[Stored items]
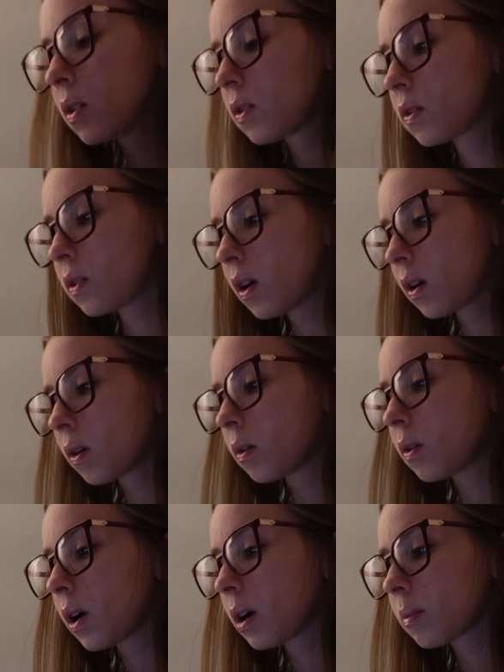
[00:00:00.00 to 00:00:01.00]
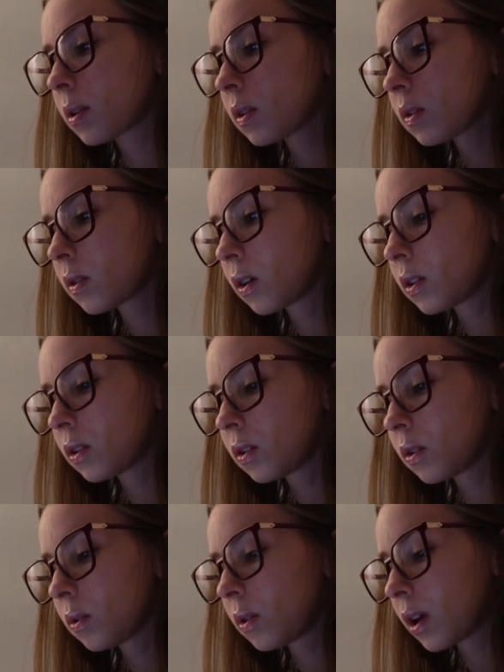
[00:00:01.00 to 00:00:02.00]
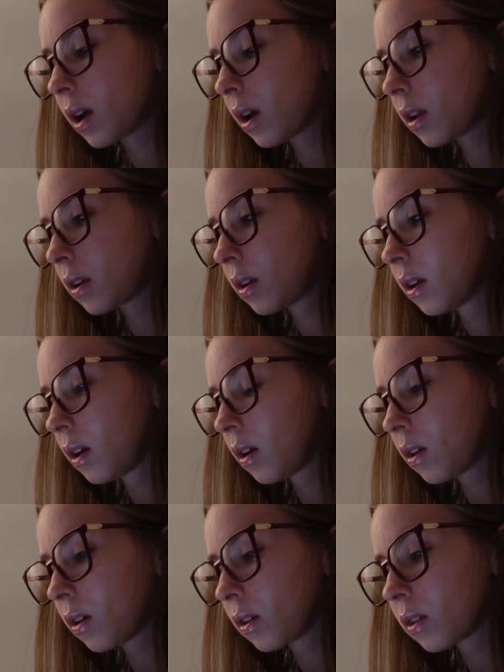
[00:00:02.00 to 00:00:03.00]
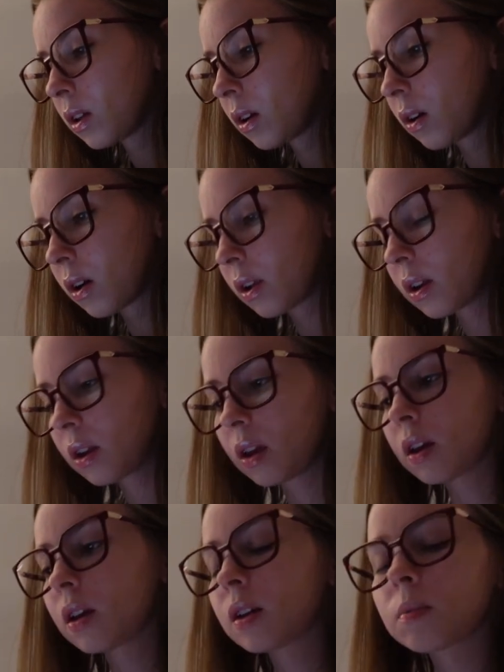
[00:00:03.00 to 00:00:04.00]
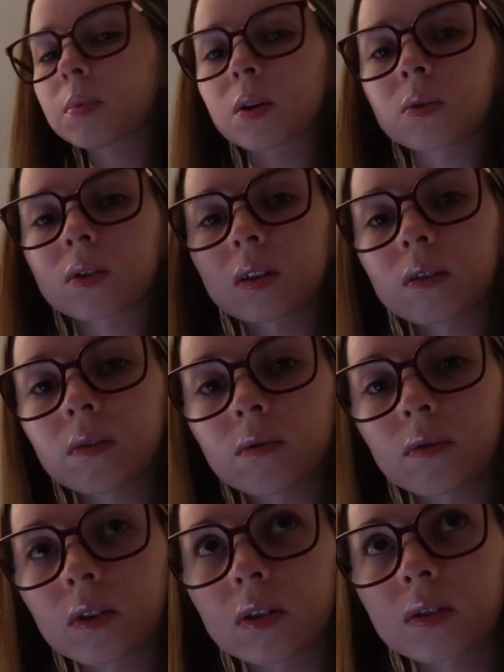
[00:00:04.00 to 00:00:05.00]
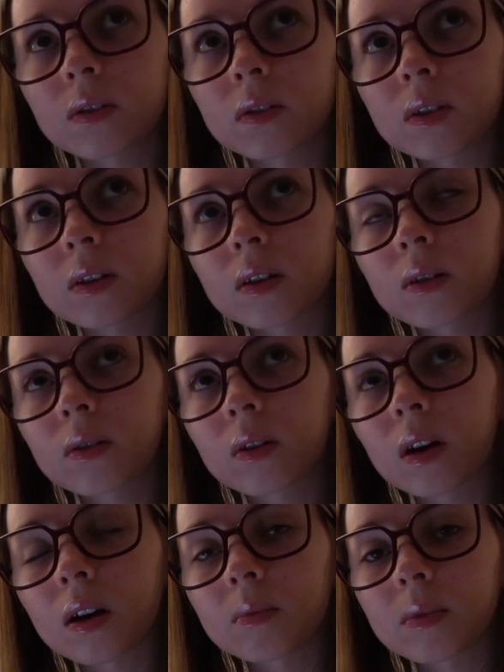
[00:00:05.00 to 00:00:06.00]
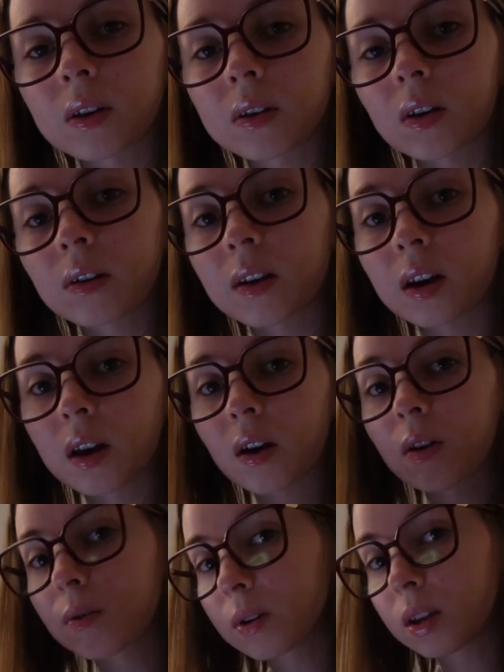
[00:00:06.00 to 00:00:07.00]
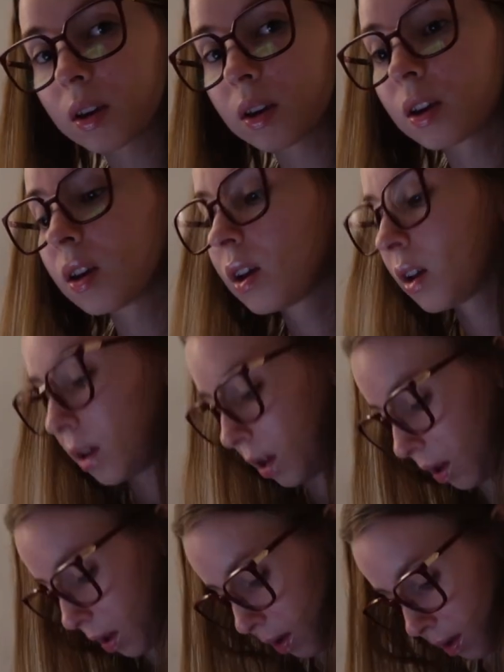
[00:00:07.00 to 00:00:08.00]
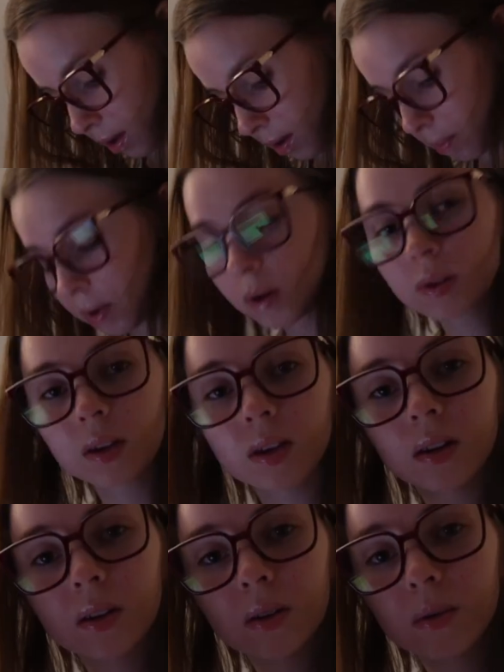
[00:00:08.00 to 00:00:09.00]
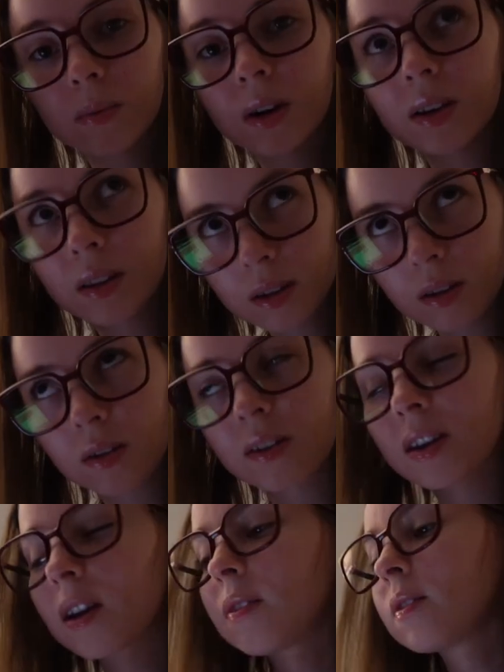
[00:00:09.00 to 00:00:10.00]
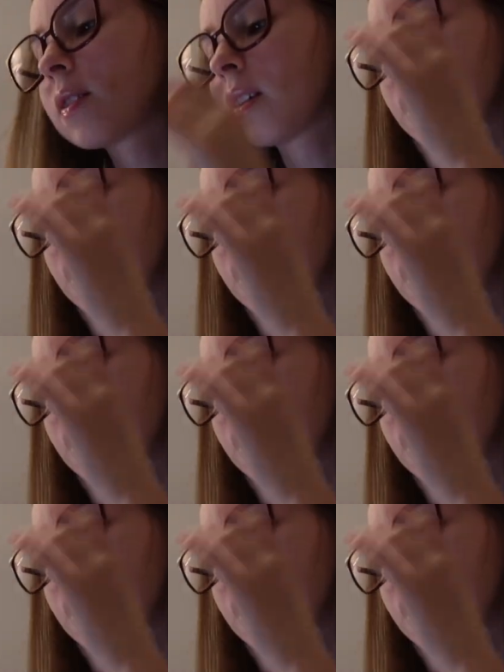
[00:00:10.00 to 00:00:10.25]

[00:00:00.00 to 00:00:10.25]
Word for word: So I'm going to start to do that early on and post the first um, TikTok that I already uh, posted to my TikTok account,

EXERCISE OBJECTIVE: All lines from the one that contains "[00:00:08.00 to 00:00:09.00]" through the last line of the data should be retyped exactly, with the pictures left out.

RESULT:
[00:00:08.00 to 00:00:09.00]
[00:00:09.00 to 00:00:10.00]
[00:00:10.00 to 00:00:10.25]

[00:00:00.00 to 00:00:10.25]
Word for word: So I'm going to start to do that early on and post the first um, TikTok that I already uh, posted to my TikTok account,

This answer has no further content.